Recensione: Waiting for Good Luck
Con il quinto full-length “Waiting for good luck” la band inglese The Treatment, fondata nel 2008 nella città universitaria di Cambridge, mostra i muscoli, dando libero sfogo a tutta l’energia e la potenza di cui dispone.
La formazione che ha lavorato all’album vede Tom Rampton alla voce (alla seconda uscita discografica con i The Treatment), Tagore Grey alla chitarra, Tao Grey alla chitarra e al basso, e Dhani Manswoorth alla batteria, alla quale si è unito, successivamente al termine delle registrazioni, il bassista Andy Milburn. L’album, pur non proponendo assolutamente nulla di nuovo, offre un set di brani dalla presa immediata che, in netto contrasto con la sonnacchiosa immagine di copertina, risulta ben vivace e godibile.
La prima traccia, “Rat Race”, alternando all’energia di un riff alla Angus Young e soci un chorus alla Def Leppard, riesce, nella spudorata ruffianeria glam che lo contraddistingue, non solo a catturare l’attenzione, ma anche a suscitare una immediata nostalgia di capello cotonato.
“Take It Or Leave”, con brevi ed efficaci fraseggi di chitarra alla Ted Nugent, mantiene l’ascoltatore caldo per la successiva, spensierata e fresca, “Lightining in a Bottle” nella quale sono riproposte le sonorità della band di Sheffield.

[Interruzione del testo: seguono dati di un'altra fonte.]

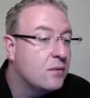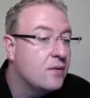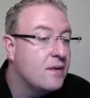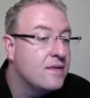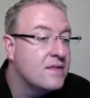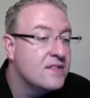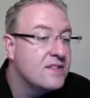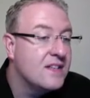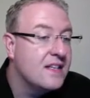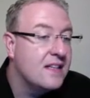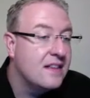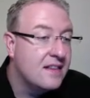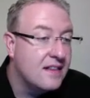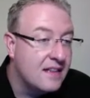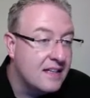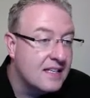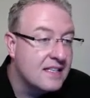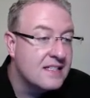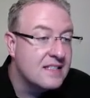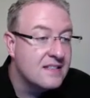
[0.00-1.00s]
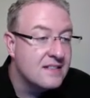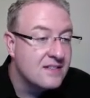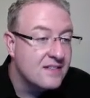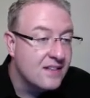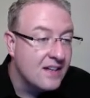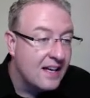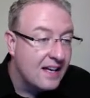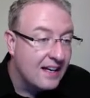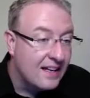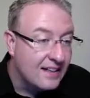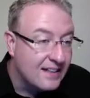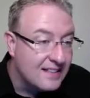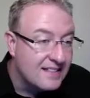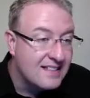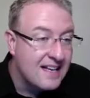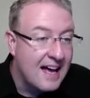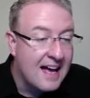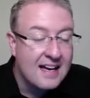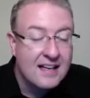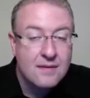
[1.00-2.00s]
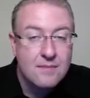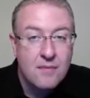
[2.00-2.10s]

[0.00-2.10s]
we've seen this exact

“Vampress” scorre come un treno in corsa, riportando in alto la tensione e lasciando impresso in testa un altro chorus indelebile.
Per permettere un parziale recupero di energie, i The Treatment sparano due brani, l’uno di seguito all’altro, con spiccate influenze blues, intitolati “Eyes on You” e “No Way Home”, sostitutivi, nell’economia dell’album, della immancabile ballad che, come da copione, a questo punto, ci sarebbe stata tutta.
“Devil in The Detail” è un campionario di citazioni hard rock anni 80. Un brano sfaccettato che il gruppo ha il polso di mantenere coerente ed equilibrato. Riff alla Ratt, prechorus alla Scorpions, refrain in stile Mötley Crüe, che riporta alla memoria le atmosfere di “Danger” dell’album “Shout of The devil”, senza, tuttavia, avere la lucida disperazione che caratterizza il pezzo della band losangelina.
Un ipnotico giro di basso introduce “Tough Kid” nel quale l’energia rock torna a scatenarsi. “Hold Fire”, introdotta da un riff che sembra la versione velocizzata di quello di “Woman from Tokio” dei Deep Purple, strizza l’occhio ai Led Zeppelin, in una girandola di reminescenze classiche.
“Barman” è una traccia blues al 100% che diverte con gustose tonalità rétro. “Let’s Make Money”, abbastanza scontata, ma dal lineare, quanto azzeccato, assolo e “Wrong Way”, altro ben composito mosaico ottantiano, chiudono l’album che, in coerente continuità con la passata produzione del gruppo risulta nel complesso sanguigno, movimentato e divertente.
Il trattamento proposto dalla band con “Waiting for good luck”, sperimentato con grande spirito di abnegazione dal sottoscritto in Vostra vece, fedeli lettori, pur non avendo alcun effetto immunizzante contro il Covid, risulta in grado di portare indubbi benefici al tono dell’umore.
Pertanto, consiglio fortemente la sua regolare assunzione!